Per below I'm seeing a good checksum a bit after arrival and bad
checksum some time later, so looks like it's not network.
2018-03-04 21:40:44 data + md5 files written
2018-03-04 22:43:33 checksum mismatch detected
Seems like the corruption is detected fairly soon after creation. How
often are these files explicitly checked/read? I also assume the files
aren't ever modified..?
Correct, the files aren't ever (deliberately) modified.
The files are generally checked once, some time (minutes to hours) after
landing. After the first check I've been (perhaps foolishly) relying on
raid6 scrubs to keep the data intact.
The files may be read a few times more over the course of a month, then
they're either removed or just sit there quietly for months to years.
FWIW, the patterns that you have shown so far do seem to suggest
something higher level than a physical storage problem. Otherwise, I'd
expect these instances wouldn't always necessarily land in file data.
Have you run 'xfs_repair -n' on the fs to confirm there aren't any other
problems?
I haven't tried xfs_repair yet. At 181T used and high but unknown at
this point number of dirs and files, I imagine it will take quite a
while and the filesystem shouldn't really be unavailable for more than
low numbers of hours. I can use an LVM snapshot to do the 'xfs_repair
-n', but I need to add enough spare capacity to hold the amount of data
that arrives (at 0.5-1TB/day) during life of the check / snapshot. That
might take a bit of fiddling because the system is getting short on
drive bays.
Is it possible to work out approximately how long the check might take?
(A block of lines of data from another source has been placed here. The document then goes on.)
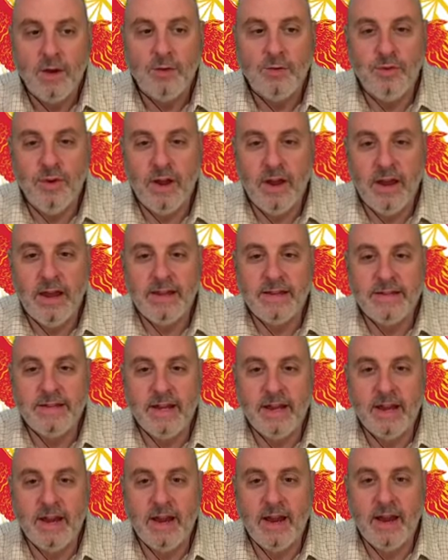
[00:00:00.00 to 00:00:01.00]
Right.
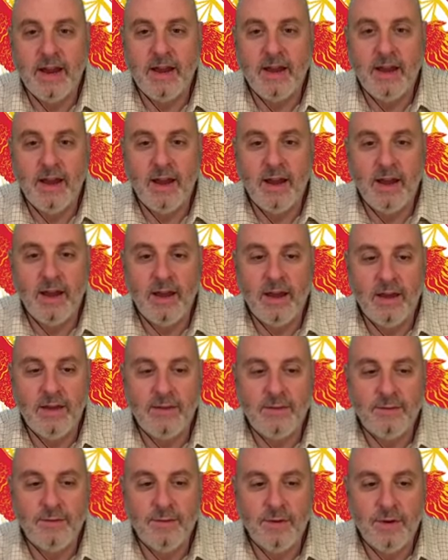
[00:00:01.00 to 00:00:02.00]
Yeah, I, I,
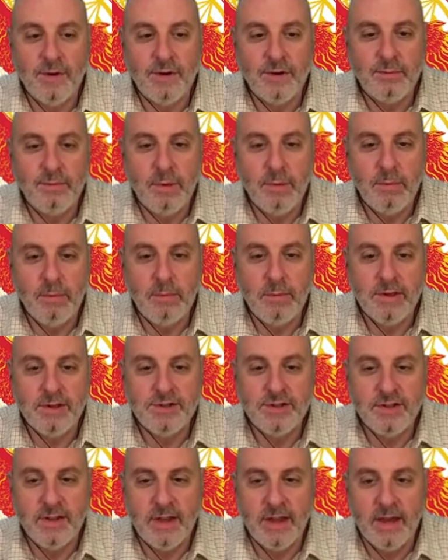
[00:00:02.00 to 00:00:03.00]
have heard people
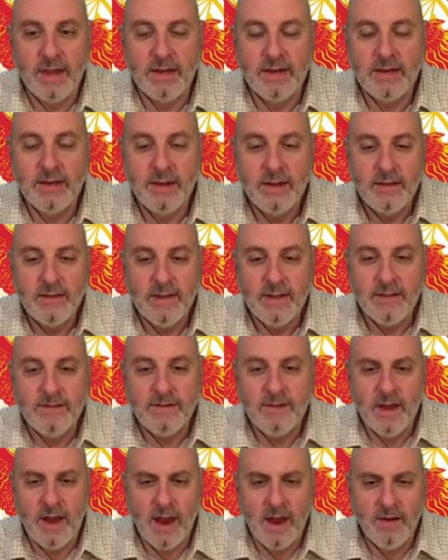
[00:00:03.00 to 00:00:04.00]
mention that. That's
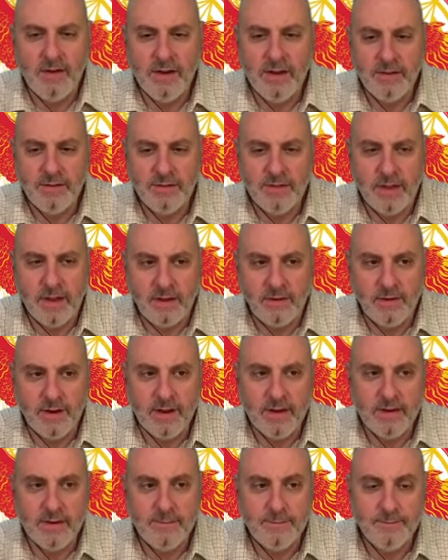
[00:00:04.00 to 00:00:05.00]
the Iron Hills thing, right?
OTOH, a 256b corruption seems quite unusual for a filesystem with 4k
blocks. I suppose that could suggest some kind of memory/cache
corruption as opposed to a bad page/extent state or something of that
nature.
I should have mentioned in the system summary: it's ECC RAM, with no
EDAC errors coming up. So it shouldn't be memory corruption due to a bad
stick or whatever. But, yes, there can be other causes.
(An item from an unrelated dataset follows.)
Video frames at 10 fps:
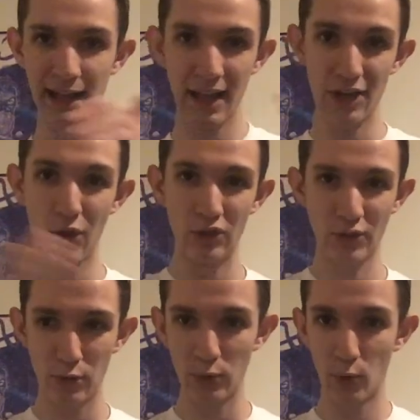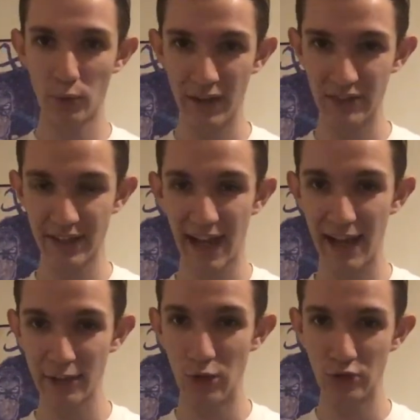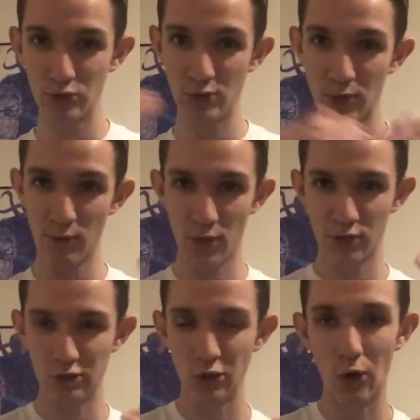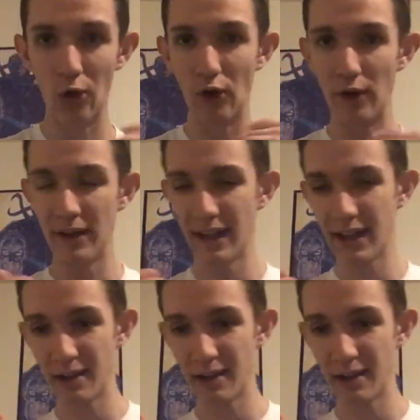and all these other little things that kind of goes into it, whether it's lore,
Hmm, I guess the only productive thing I can think of right now is to
see if you can try and detect the problem as soon as possible. For e.g.,
it sounds like this is a closed system. If so, could you follow up every
file creation with an immediate md5 verification (perhaps followed by an
fadvise(DONTNEED) and another md5 check to try and catch an inconsistent
pagecache)? Perhaps others might have further ideas..
The check runs "soon" after file arrival (usually minutes), but not
immediately. I could potentially alter the ftp receiver to calculate the
md5 as the file data is received and cross check with the md5 file at
the end, but doing same with the files that arrive via NFS would be
difficult.
The great majority of the corruptions have been in the files arriving
via NFS - possibly because those files tend to be much larger so random
corruptions simply hit them more, but also I guess possibly because NFS
is more susceptible to whatever is causing the problem.
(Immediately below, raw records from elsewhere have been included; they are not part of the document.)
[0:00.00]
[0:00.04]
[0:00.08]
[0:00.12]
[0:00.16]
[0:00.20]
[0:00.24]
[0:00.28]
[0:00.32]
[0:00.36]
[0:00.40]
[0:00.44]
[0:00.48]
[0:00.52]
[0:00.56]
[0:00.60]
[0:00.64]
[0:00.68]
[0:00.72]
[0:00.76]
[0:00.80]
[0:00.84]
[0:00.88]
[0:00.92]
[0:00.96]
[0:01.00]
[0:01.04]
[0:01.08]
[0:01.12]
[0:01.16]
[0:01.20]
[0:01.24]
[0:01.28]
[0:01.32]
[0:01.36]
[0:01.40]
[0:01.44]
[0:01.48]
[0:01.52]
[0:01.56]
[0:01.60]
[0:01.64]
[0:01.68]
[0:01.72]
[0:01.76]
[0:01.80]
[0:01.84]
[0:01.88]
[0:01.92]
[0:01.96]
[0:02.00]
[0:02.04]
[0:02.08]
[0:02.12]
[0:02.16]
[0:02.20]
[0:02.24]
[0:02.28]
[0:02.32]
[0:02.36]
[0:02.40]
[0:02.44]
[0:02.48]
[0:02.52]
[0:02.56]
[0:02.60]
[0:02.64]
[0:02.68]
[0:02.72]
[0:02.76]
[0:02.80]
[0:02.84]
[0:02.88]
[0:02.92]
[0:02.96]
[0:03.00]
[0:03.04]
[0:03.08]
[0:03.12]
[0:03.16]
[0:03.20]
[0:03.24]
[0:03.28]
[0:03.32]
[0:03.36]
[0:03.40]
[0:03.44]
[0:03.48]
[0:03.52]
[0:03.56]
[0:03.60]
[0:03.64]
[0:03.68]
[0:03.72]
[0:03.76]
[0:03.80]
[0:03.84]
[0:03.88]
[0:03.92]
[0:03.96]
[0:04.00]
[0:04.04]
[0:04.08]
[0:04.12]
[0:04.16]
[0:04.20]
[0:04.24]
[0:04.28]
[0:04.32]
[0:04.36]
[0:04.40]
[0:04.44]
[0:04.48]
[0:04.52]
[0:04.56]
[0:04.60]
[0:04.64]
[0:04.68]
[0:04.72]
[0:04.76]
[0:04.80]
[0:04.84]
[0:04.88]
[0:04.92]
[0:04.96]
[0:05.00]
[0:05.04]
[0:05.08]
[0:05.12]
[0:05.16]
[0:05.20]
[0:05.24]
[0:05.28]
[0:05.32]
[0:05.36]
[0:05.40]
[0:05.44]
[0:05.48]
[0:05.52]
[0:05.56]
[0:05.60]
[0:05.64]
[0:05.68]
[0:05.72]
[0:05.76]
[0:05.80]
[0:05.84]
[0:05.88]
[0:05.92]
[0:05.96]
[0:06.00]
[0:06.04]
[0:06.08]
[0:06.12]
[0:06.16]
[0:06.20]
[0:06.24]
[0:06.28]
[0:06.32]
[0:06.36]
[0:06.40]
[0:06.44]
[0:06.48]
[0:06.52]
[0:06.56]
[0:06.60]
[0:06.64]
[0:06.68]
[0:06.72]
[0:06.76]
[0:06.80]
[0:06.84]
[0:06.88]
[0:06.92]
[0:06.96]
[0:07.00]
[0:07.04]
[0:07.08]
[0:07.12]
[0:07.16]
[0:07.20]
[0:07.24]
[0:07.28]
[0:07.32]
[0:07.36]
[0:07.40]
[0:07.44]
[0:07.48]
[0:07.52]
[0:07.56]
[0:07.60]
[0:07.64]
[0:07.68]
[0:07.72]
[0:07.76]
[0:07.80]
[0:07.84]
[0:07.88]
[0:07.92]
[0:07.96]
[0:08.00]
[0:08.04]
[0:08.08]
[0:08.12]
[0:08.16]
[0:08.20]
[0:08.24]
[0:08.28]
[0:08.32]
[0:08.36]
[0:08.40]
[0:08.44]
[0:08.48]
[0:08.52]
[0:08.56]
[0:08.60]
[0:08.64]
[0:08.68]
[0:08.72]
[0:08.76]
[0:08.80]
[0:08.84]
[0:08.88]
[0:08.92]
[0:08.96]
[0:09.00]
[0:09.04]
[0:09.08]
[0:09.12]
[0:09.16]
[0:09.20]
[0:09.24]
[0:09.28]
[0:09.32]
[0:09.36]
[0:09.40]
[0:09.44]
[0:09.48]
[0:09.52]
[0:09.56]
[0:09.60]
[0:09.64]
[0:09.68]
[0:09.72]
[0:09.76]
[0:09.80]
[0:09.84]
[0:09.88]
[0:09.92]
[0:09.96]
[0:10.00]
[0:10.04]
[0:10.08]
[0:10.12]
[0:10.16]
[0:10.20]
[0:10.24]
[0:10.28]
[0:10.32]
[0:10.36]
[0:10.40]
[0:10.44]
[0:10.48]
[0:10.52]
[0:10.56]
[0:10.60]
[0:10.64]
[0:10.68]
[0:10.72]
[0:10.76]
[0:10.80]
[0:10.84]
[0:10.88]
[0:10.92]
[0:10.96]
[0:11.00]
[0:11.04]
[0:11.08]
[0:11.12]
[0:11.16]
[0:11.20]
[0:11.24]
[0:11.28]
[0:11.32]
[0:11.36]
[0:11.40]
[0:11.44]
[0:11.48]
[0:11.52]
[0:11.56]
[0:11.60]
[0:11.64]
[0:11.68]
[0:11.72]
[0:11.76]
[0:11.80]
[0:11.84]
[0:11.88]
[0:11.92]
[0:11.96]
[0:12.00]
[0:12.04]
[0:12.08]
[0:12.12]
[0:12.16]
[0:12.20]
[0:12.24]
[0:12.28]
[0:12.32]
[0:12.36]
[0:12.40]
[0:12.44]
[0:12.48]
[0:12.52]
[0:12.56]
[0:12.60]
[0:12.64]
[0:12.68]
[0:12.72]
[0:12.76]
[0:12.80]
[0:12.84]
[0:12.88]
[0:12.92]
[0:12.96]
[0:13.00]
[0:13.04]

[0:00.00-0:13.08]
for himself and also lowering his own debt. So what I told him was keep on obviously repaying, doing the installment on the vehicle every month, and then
I have a number of instances where it definitely looks like the file has
made it to the filesystem (but not necessarily disk) and checked ok,
only to later fail the md5 check, e.g.:
2018-03-12 07:36:56 created
2018-03-12 07:50:05 check ok
2018-03-26 19:02:14 check bad
2018-03-13 08:13:10 created
2018-03-13 08:36:56 check ok
2018-03-26 14:58:39 check bad
2018-03-13 21:06:34 created
2018-03-13 21:11:18 check ok
2018-03-26 19:24:24 check bad
I've now (subsequent to those instances above) updated to your
suggestion: do the check first (without DONTNEED), then if the file had
pages in the vm before the first check (seen using 'vmtouch' Resident
Pages), use DONTNEED (via 'vmtouch -e') and do the check again.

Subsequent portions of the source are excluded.